--- Records shown ---
************
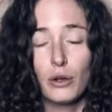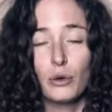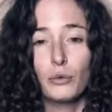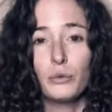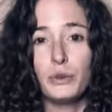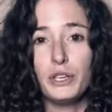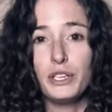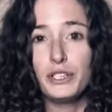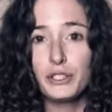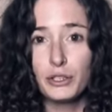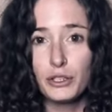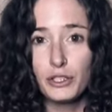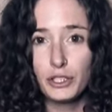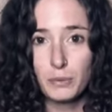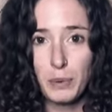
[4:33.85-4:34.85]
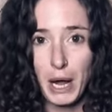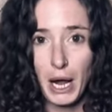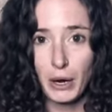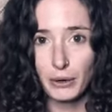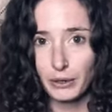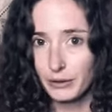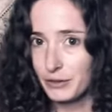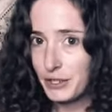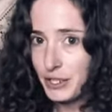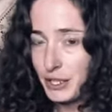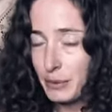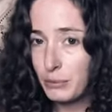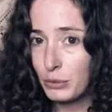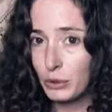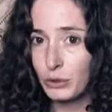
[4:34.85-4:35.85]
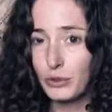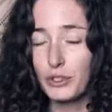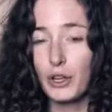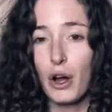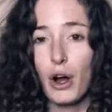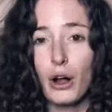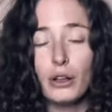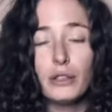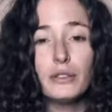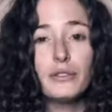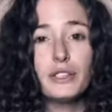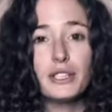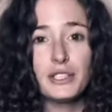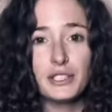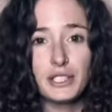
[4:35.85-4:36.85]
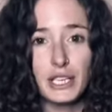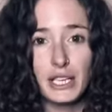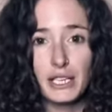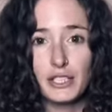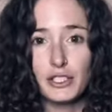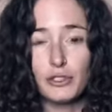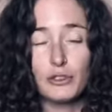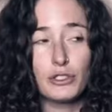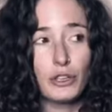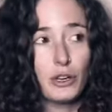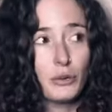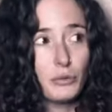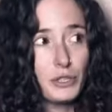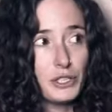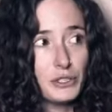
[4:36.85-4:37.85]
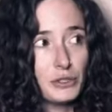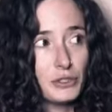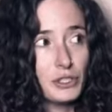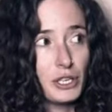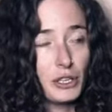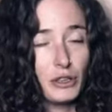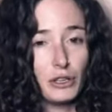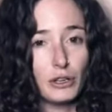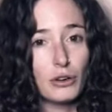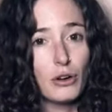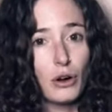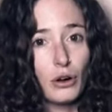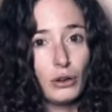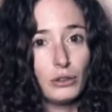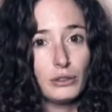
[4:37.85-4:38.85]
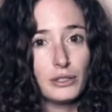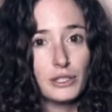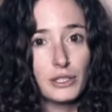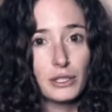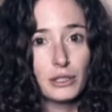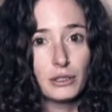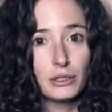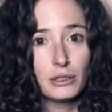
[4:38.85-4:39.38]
Research the power of symbols, all of these things. You start researching the occult,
************
--- Exercise ---
All of the material should be written out again exactly, apart from the pictures.

--- Result for this exercise ---
[4:33.85-4:34.85]
[4:34.85-4:35.85]
[4:35.85-4:36.85]
[4:36.85-4:37.85]
[4:37.85-4:38.85]
[4:38.85-4:39.38]
Research the power of symbols, all of these things. You start researching the occult,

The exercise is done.